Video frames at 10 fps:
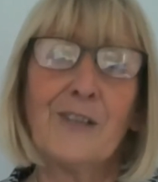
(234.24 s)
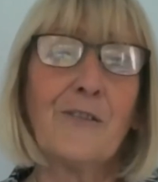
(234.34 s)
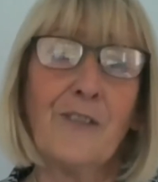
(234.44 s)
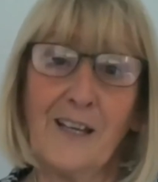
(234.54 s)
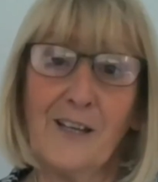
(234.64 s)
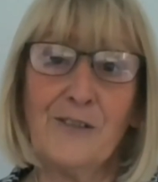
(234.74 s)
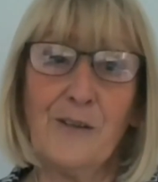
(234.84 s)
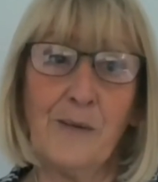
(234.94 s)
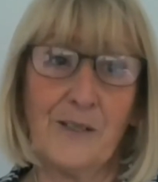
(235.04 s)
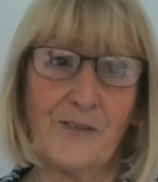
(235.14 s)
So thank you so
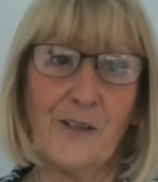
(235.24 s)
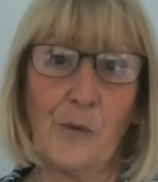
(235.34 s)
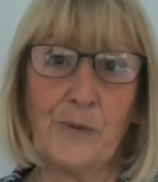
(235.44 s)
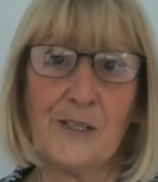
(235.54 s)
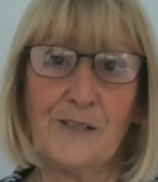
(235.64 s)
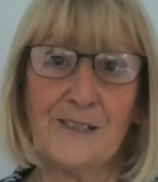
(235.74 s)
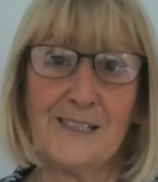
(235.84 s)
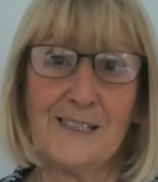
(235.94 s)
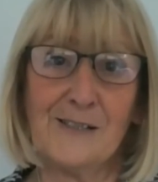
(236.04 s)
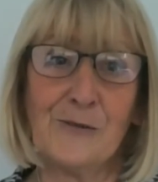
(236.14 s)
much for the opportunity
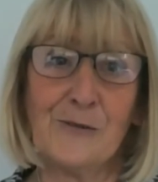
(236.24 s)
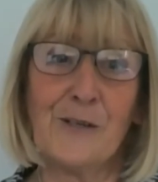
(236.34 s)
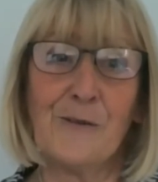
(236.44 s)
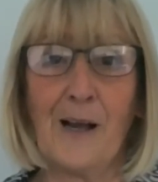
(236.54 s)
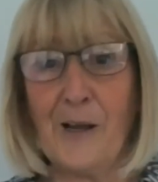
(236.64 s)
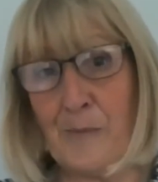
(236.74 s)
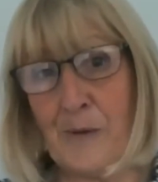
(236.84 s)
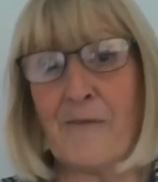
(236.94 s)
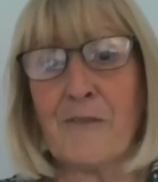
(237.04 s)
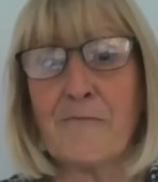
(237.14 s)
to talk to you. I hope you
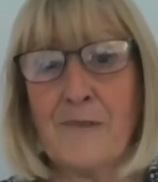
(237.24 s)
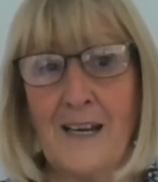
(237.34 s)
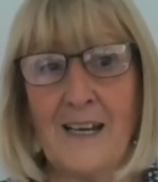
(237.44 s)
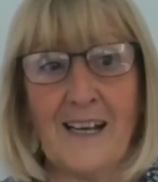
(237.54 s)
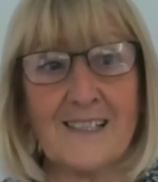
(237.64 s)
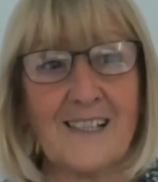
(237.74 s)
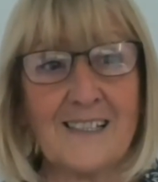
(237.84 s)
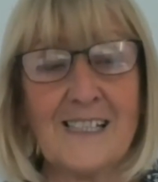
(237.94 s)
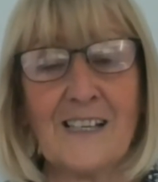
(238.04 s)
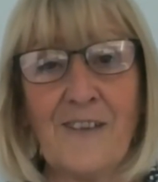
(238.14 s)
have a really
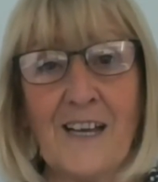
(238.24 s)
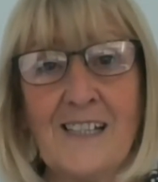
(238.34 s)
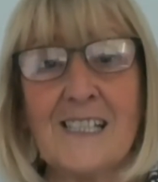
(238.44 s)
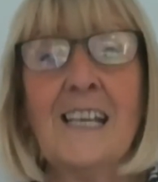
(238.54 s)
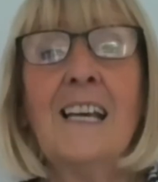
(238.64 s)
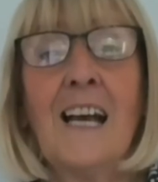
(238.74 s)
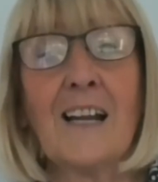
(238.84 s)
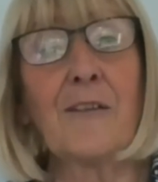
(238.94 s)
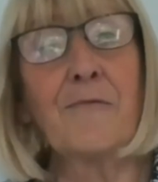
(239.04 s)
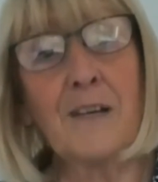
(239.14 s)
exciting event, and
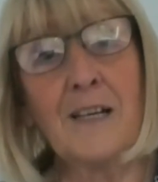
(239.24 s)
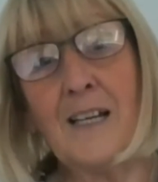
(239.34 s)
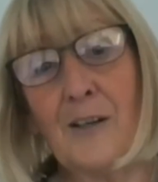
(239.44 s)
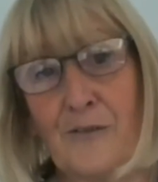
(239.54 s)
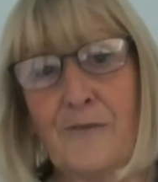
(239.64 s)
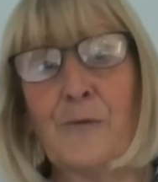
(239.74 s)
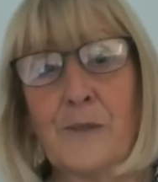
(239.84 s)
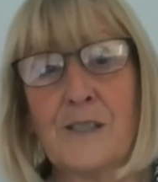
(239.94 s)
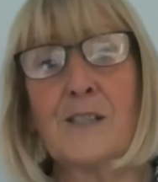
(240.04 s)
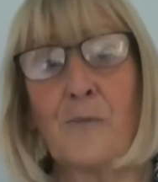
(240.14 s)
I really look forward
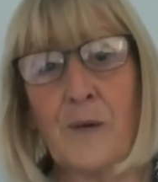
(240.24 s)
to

→ **Work order**
Give back the material above exactly, without pictures.

→ **Completed task**
Video frames at 10 fps:
(234.24 s)
(234.34 s)
(234.44 s)
(234.54 s)
(234.64 s)
(234.74 s)
(234.84 s)
(234.94 s)
(235.04 s)
(235.14 s)
So thank you so
(235.24 s)
(235.34 s)
(235.44 s)
(235.54 s)
(235.64 s)
(235.74 s)
(235.84 s)
(235.94 s)
(236.04 s)
(236.14 s)
much for the opportunity
(236.24 s)
(236.34 s)
(236.44 s)
(236.54 s)
(236.64 s)
(236.74 s)
(236.84 s)
(236.94 s)
(237.04 s)
(237.14 s)
to talk to you. I hope you
(237.24 s)
(237.34 s)
(237.44 s)
(237.54 s)
(237.64 s)
(237.74 s)
(237.84 s)
(237.94 s)
(238.04 s)
(238.14 s)
have a really
(238.24 s)
(238.34 s)
(238.44 s)
(238.54 s)
(238.64 s)
(238.74 s)
(238.84 s)
(238.94 s)
(239.04 s)
(239.14 s)
exciting event, and
(239.24 s)
(239.34 s)
(239.44 s)
(239.54 s)
(239.64 s)
(239.74 s)
(239.84 s)
(239.94 s)
(240.04 s)
(240.14 s)
I really look forward
(240.24 s)
to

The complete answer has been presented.